- Opening Delimiter -
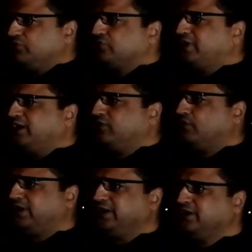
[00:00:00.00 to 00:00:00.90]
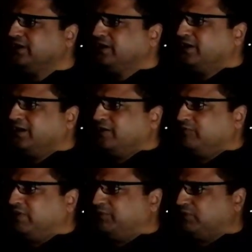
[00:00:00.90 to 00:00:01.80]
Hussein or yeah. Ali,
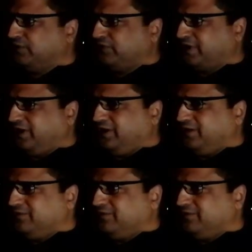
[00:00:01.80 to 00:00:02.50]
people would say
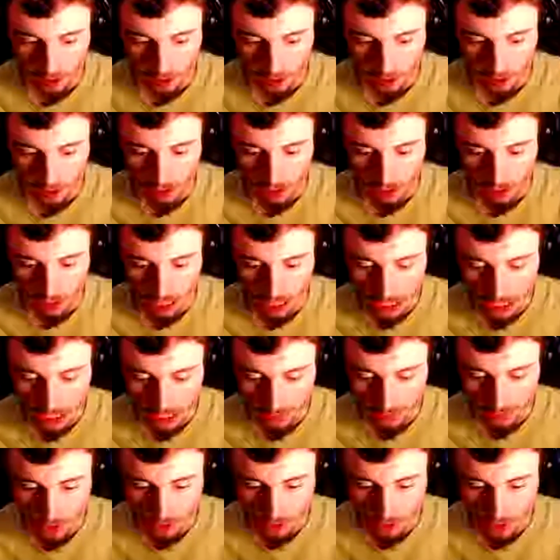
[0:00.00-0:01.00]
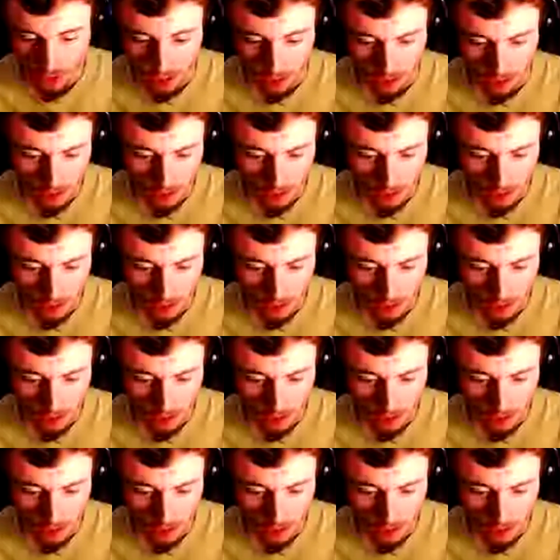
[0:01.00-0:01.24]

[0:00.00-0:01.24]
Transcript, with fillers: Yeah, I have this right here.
- Closing Delimiter -
### Task directions
Hand back exactly the lines from the one with "[00:00:01.80 to 00:00:02.50]" through the last line of the data above, both ends included, with every picture left out.

### Response below
[00:00:01.80 to 00:00:02.50]
people would say
[0:00.00-0:01.00]
[0:01.00-0:01.24]

[0:00.00-0:01.24]
Transcript, with fillers: Yeah, I have this right here.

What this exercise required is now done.